WHAT IS REQUIRED: Within the listing below, please copy exactly the lines between the line holding "[00:00:03.60 to 00:00:04.50]" and the line holding "Transcript: it's one", inclusive.

== RECORDS FOR THE TASK ==

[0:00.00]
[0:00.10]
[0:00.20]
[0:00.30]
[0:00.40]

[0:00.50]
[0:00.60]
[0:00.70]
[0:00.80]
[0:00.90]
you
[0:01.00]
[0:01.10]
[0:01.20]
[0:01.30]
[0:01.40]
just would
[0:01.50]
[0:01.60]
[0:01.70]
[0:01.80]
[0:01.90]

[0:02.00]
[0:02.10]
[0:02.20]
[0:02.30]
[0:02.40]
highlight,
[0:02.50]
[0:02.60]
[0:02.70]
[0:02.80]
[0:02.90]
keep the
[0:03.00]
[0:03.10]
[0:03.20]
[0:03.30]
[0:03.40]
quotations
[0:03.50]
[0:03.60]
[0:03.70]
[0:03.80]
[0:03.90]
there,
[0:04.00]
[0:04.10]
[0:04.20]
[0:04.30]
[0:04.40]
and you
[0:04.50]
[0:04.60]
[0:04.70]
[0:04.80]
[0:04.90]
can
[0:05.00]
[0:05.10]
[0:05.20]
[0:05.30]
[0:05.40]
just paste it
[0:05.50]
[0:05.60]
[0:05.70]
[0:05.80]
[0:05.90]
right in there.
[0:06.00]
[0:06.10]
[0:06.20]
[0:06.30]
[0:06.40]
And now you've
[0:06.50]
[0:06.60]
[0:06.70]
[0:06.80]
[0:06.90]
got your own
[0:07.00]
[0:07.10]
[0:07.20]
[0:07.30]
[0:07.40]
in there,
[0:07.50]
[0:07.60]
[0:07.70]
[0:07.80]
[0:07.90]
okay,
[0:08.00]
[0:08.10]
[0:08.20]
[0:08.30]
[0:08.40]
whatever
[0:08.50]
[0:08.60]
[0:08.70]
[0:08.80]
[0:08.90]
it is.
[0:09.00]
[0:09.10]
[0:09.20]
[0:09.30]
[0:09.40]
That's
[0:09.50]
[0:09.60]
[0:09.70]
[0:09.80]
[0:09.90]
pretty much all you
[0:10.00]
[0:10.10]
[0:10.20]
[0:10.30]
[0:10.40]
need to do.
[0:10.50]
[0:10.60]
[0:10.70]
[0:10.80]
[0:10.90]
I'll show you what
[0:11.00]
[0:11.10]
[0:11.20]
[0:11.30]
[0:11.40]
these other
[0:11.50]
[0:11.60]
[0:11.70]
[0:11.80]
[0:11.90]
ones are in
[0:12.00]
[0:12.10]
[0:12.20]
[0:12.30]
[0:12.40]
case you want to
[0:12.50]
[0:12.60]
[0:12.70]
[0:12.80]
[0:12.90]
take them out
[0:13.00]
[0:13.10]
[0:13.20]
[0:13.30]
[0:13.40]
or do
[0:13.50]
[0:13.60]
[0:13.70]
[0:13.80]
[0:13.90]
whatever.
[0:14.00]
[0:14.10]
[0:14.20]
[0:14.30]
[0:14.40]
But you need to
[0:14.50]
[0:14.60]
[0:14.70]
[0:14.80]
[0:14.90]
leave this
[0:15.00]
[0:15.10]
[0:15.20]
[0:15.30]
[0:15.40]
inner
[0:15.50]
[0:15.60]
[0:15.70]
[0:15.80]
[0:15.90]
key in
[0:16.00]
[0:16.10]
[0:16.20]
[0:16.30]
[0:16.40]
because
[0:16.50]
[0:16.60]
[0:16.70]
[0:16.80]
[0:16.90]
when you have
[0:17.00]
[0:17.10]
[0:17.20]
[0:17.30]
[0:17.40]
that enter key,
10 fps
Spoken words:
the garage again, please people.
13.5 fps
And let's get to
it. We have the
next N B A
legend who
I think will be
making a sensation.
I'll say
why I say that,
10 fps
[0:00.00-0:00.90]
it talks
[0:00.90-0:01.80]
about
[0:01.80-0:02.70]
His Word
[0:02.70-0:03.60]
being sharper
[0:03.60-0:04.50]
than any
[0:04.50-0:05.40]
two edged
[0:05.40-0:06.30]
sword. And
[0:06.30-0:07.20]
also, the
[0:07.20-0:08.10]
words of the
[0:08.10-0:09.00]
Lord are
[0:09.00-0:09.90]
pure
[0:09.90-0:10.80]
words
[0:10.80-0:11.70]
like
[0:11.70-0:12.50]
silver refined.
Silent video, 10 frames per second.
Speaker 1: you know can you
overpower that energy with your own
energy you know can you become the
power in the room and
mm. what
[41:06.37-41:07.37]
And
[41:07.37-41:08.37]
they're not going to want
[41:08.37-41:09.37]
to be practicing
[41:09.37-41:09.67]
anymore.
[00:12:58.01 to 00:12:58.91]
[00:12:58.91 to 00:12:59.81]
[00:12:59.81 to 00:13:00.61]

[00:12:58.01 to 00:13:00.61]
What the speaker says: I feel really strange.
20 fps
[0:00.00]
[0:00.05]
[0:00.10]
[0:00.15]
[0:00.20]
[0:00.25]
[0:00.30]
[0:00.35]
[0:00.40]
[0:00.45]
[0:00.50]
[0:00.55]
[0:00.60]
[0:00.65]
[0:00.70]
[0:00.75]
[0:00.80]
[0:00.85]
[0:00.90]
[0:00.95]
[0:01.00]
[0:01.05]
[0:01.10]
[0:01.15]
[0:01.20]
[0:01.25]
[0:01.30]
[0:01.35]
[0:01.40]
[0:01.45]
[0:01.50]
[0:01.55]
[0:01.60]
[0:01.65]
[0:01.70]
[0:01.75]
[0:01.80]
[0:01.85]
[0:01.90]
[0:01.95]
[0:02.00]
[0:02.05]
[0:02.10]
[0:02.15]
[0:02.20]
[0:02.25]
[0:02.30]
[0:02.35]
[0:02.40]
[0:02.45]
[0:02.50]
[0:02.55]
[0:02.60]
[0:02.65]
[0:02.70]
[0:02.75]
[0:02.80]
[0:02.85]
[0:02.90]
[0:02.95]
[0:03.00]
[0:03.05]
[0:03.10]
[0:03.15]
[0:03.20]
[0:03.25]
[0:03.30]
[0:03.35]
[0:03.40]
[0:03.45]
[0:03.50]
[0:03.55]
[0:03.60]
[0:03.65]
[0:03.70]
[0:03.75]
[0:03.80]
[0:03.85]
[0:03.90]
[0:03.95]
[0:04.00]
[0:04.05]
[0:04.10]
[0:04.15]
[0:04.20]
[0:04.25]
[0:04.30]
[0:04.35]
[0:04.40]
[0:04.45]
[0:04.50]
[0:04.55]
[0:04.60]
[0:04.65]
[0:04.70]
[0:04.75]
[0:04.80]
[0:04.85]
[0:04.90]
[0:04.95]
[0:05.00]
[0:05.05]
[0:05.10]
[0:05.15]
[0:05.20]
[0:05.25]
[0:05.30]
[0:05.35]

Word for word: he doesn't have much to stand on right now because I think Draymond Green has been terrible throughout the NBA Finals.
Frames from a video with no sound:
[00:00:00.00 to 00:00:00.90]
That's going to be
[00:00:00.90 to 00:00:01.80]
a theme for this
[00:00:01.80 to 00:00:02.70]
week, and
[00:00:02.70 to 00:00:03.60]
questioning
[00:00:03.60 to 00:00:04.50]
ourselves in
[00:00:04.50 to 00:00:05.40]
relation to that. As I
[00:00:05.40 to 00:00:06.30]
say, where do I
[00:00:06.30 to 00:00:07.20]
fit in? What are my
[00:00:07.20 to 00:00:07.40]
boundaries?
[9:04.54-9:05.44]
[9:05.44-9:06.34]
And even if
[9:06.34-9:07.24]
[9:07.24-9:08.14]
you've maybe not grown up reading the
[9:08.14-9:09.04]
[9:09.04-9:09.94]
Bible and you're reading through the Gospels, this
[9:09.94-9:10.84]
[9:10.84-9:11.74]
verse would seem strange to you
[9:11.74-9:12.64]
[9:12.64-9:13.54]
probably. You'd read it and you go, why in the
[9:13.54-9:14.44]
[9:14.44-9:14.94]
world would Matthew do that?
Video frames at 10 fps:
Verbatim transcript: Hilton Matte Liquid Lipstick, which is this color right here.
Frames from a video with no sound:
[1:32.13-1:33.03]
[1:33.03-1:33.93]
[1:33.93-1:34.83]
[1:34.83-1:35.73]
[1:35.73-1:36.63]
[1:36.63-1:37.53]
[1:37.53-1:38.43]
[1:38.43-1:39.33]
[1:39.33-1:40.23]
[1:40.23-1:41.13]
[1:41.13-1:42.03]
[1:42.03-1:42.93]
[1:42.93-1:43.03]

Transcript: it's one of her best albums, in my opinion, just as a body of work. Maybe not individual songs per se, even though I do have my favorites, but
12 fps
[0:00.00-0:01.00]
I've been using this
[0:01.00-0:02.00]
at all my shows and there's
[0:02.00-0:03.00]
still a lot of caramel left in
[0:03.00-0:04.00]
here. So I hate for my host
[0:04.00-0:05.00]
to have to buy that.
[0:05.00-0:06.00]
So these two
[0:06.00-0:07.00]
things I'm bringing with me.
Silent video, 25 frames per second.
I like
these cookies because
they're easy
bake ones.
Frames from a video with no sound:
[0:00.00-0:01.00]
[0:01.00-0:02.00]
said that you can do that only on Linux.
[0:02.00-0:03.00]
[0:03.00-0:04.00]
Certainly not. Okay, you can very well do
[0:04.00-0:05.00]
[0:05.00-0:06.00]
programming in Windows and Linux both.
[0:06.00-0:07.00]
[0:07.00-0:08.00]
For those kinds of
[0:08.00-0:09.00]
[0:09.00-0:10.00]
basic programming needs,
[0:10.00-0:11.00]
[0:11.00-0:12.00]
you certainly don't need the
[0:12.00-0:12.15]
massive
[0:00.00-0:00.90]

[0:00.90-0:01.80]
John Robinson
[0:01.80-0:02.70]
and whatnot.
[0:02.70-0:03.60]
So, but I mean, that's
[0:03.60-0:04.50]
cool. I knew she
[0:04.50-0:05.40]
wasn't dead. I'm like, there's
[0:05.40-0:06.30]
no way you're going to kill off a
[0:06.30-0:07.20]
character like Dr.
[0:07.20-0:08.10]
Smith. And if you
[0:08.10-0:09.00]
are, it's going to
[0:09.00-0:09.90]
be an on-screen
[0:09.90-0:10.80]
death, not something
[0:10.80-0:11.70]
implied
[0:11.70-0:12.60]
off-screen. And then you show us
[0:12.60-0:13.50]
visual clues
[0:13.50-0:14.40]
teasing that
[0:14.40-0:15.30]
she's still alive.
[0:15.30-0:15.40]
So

===

RESULT OF THIS EXERCISE:
[00:00:03.60 to 00:00:04.50]
ourselves in
[00:00:04.50 to 00:00:05.40]
relation to that. As I
[00:00:05.40 to 00:00:06.30]
say, where do I
[00:00:06.30 to 00:00:07.20]
fit in? What are my
[00:00:07.20 to 00:00:07.40]
boundaries?
[9:04.54-9:05.44]
[9:05.44-9:06.34]
And even if
[9:06.34-9:07.24]
[9:07.24-9:08.14]
you've maybe not grown up reading the
[9:08.14-9:09.04]
[9:09.04-9:09.94]
Bible and you're reading through the Gospels, this
[9:09.94-9:10.84]
[9:10.84-9:11.74]
verse would seem strange to you
[9:11.74-9:12.64]
[9:12.64-9:13.54]
probably. You'd read it and you go, why in the
[9:13.54-9:14.44]
[9:14.44-9:14.94]
world would Matthew do that?
Video frames at 10 fps:
Verbatim transcript: Hilton Matte Liquid Lipstick, which is this color right here.
Frames from a video with no sound:
[1:32.13-1:33.03]
[1:33.03-1:33.93]
[1:33.93-1:34.83]
[1:34.83-1:35.73]
[1:35.73-1:36.63]
[1:36.63-1:37.53]
[1:37.53-1:38.43]
[1:38.43-1:39.33]
[1:39.33-1:40.23]
[1:40.23-1:41.13]
[1:41.13-1:42.03]
[1:42.03-1:42.93]
[1:42.93-1:43.03]

Transcript: it's one of her best albums, in my opinion, just as a body of work. Maybe not individual songs per se, even though I do have my favorites, but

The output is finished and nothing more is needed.